1965 – The Beatles Saturday morning cartoon series (it used their songs, not their voices) debuted on ABC.

1969 – Senator Charles Goodell (a maverick Republican from New York) proposed legislation that would require the withdrawal of U.S. troops from Vietnam by the end of 1970, and bar the use of congressionally appropriated funds after December 1, 1970, for maintaining U.S. military personnel in Vietnam.
The legislation failed to pass, but it was followed by 10 similar proposals over the next three weeks by legislators who felt President Richard Nixon had ignored an opportunity to push for peace in Vietnam when Ho Chi Minh had died on September 1.

1970 – Janis Joplin recorded ‘Me and Bobby McGee’. Nine days later, Joplin was dead of a heroin overdose. Her single was released in January 1971 and became her only #1 single.

1970 – Come on, get happy! The Partridge Family debuted on ABC. If the Beatles served as the inspiration for The Monkees, it was the real-life family act the Cowsills that inspired Screen Gems to dream up The Partridge Family.

1978 – A Pacific Southwest Airlines jet collided in mid-air with a small Cessna over San Diego, killing 153 people. The wreckage of the planes fell into a populous neighborhood and did extensive damage on the ground.

1980 – John ‘Bonzo’ Bonham, drummer with Led Zeppelin, died of asphyxiation caused by choking on his own vomit after a 24-hour drinking binge.
Bonham’s “breakfast” on September 24 consisted of sixteen shots of vodka and one bite of a breakfast sandwich. He then proceeded to drink the rest of the day while the band rehearsed. By the time he went to bed that evening, it was estimated he had consumed forty shots of vodka. He was found dead the next morning.

1981 – Sandra Day O’Connor became the first female U.S. Supreme Court justice in history when she was sworn in by Chief Justice Warren Burger.

1982 – Just weeks after being relieved of duty as a Camp Hill State Prison (Pennsylvania) guard following a conflict with a supervisor, George Banks went on a killing spree that left 13 people, including five of his children, dead.
In 1983, Banks was sentenced to death by electrocution, but in 2010 – following years of appeals – Luzerne County Judge Joseph Augello declared Banks’ psychological disorders rendered him incompetent to be executed.

2005 – Two months after announcing its intention to disarm, the Irish Republican Army surrendered their weapons in front of independent weapons inspectors. The decommissioning of the group s substantial arsenal took place in secret locations in the Republic of Ireland.

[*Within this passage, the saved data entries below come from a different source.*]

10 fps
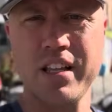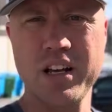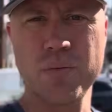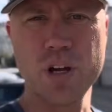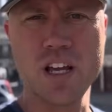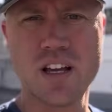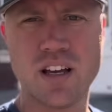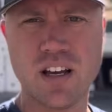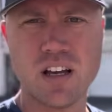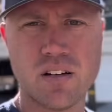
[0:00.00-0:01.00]
then we
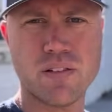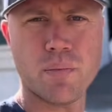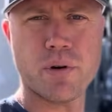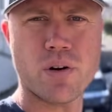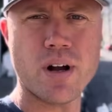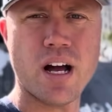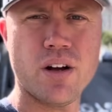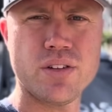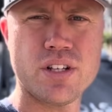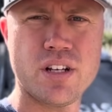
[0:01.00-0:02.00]
flip it
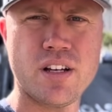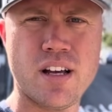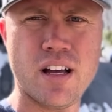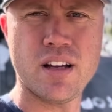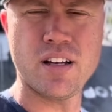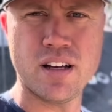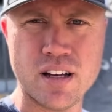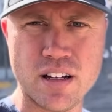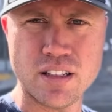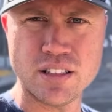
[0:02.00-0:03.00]
around
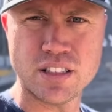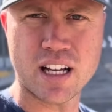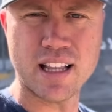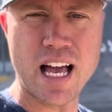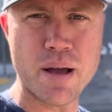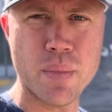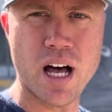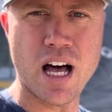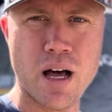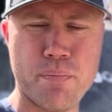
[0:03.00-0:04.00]
to climb
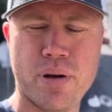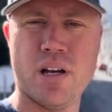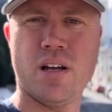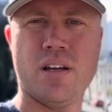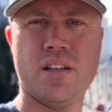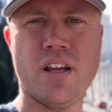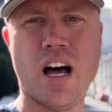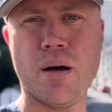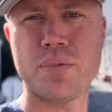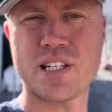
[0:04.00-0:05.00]
up
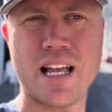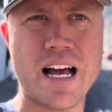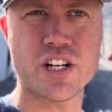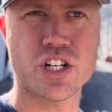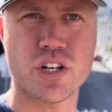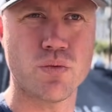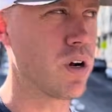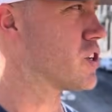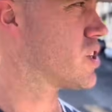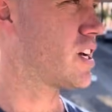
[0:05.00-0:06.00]

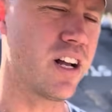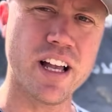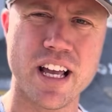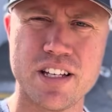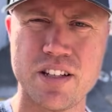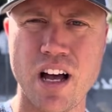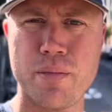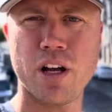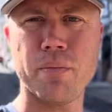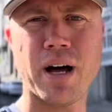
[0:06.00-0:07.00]
Knob/Russian Hill. I guess Knob
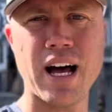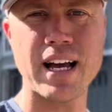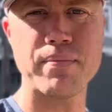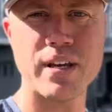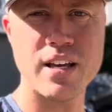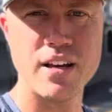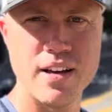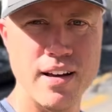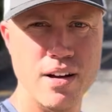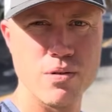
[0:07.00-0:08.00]
Hill behind me,
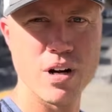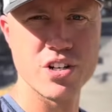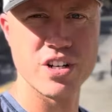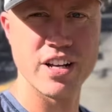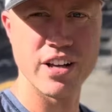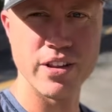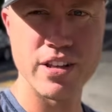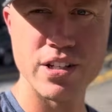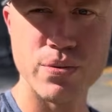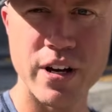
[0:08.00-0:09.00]
Russian Hill
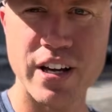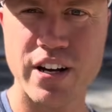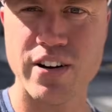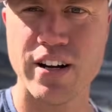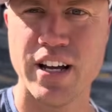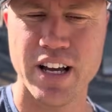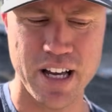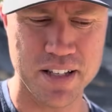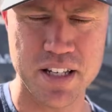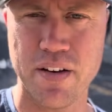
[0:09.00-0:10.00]
this way here
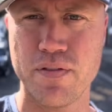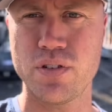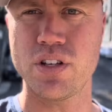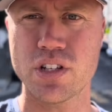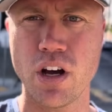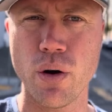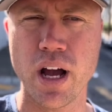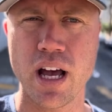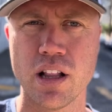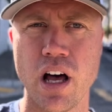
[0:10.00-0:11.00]
in San Francisco. All
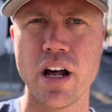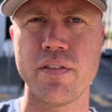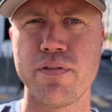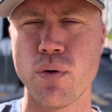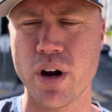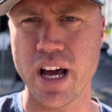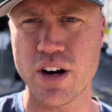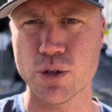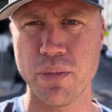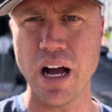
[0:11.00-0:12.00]
right, a lot of
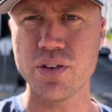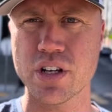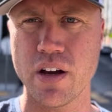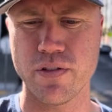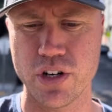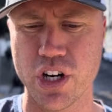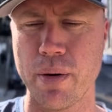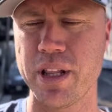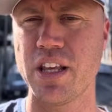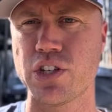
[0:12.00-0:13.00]
49ers Browns coverage
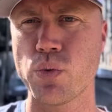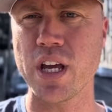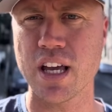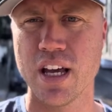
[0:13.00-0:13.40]
coming this week.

One Protestant and one Catholic priest as well as officials from Finland and the United States served as witnesses to the historic event.

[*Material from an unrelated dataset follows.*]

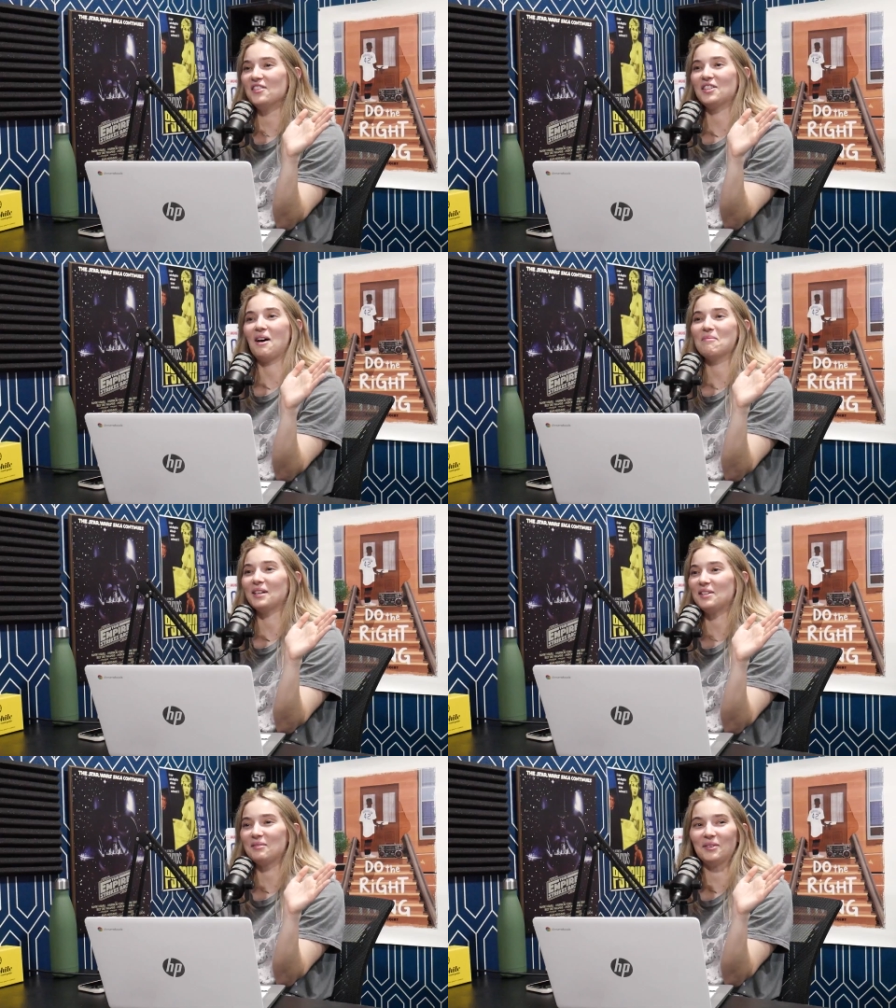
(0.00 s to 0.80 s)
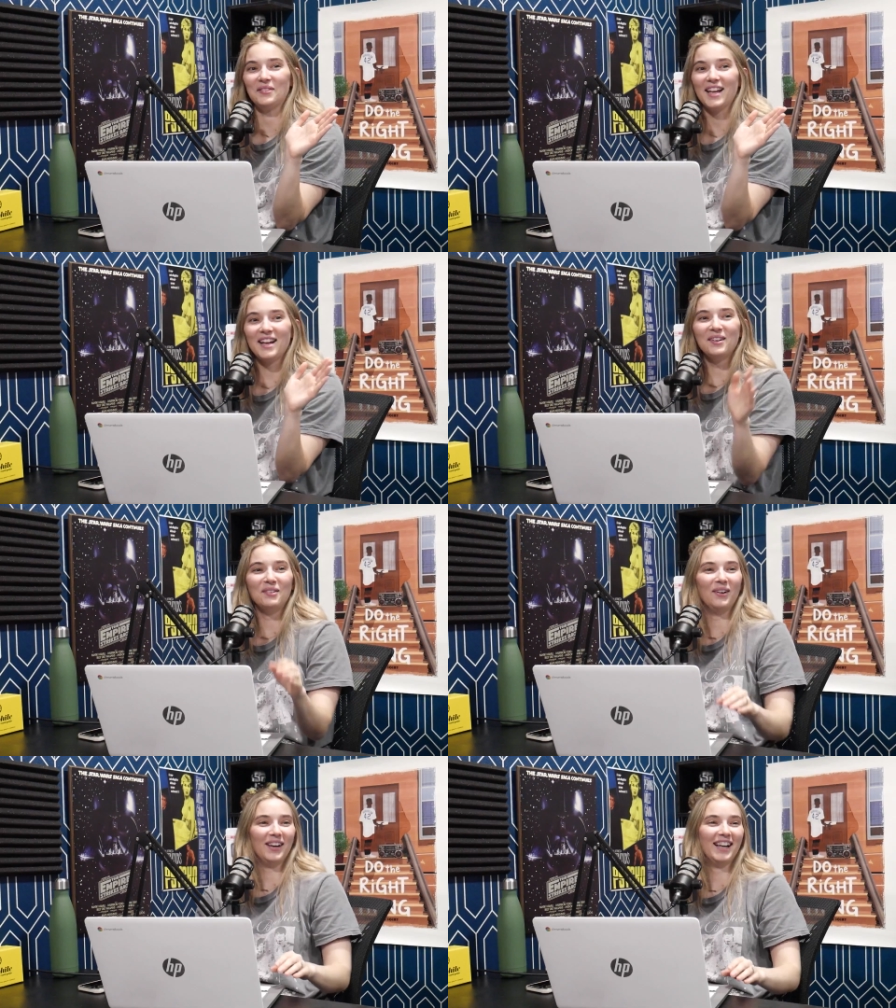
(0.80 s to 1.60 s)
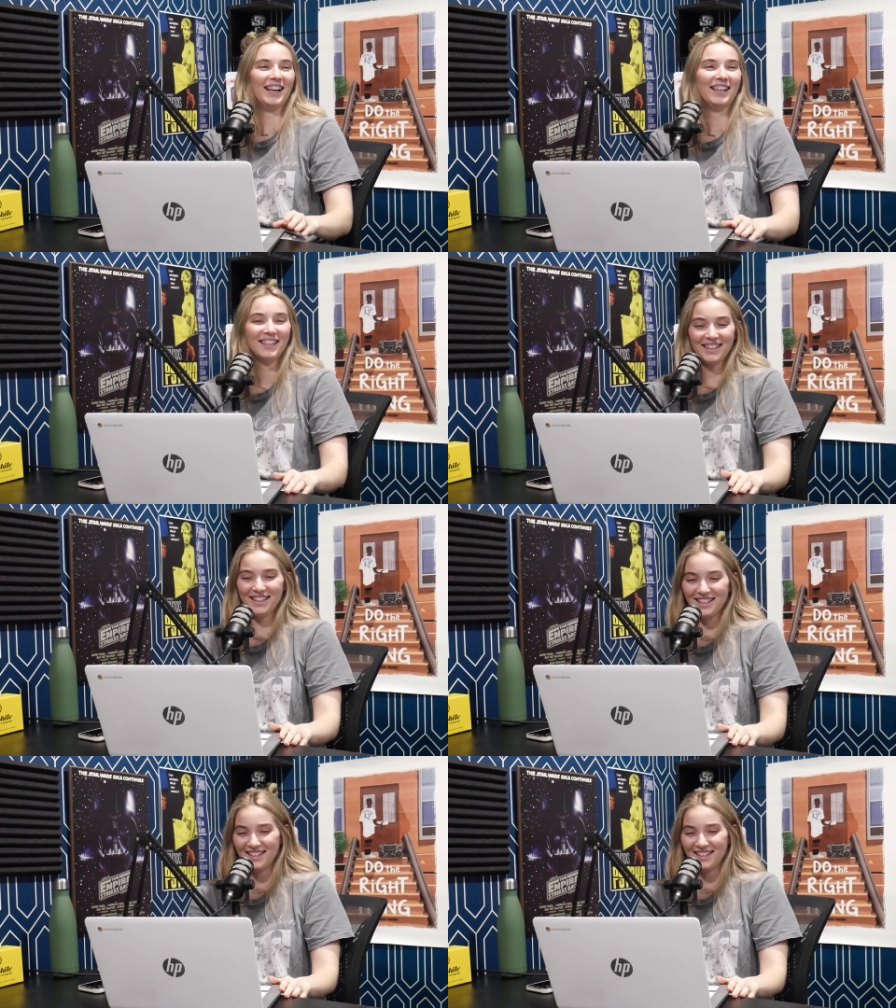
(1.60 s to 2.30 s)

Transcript: top. We're not even on Fall Guy, but this is taking us down a different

2005 – Actor Don Adams (best known as Maxwell Smart, (Agent 86 in the television comedy Get Smart) died of lymphoma at the age of 82.

2012 – Singer Andy Williams (’Moon River’, ‘Butterfly’, ‘Days Of Wine and Roses’, ‘Can’t Get Used To Losing You’) died of bladder cancer at the age of 84.

2013 – Billy Mure (session guitarist) died at the age of 97 of natural causes. Among the many songs Mure recorded were ‘Chances Are’ (Johnny Mathis), ‘Splish Splash’ (Bobby Darin), ‘Diana’ (Paul Anka), ‘Bobby’s Girl’ (Marcie Blaine), ‘A White Sports Coat And A Pink Carnation’ (Marty Robbins), ‘Tell Laura I Love Her’ (Ray Peterson) and ‘Itsy Bitsy Teenie Weenie Yellow Polka Dot Bikini’ (Brian Hyland).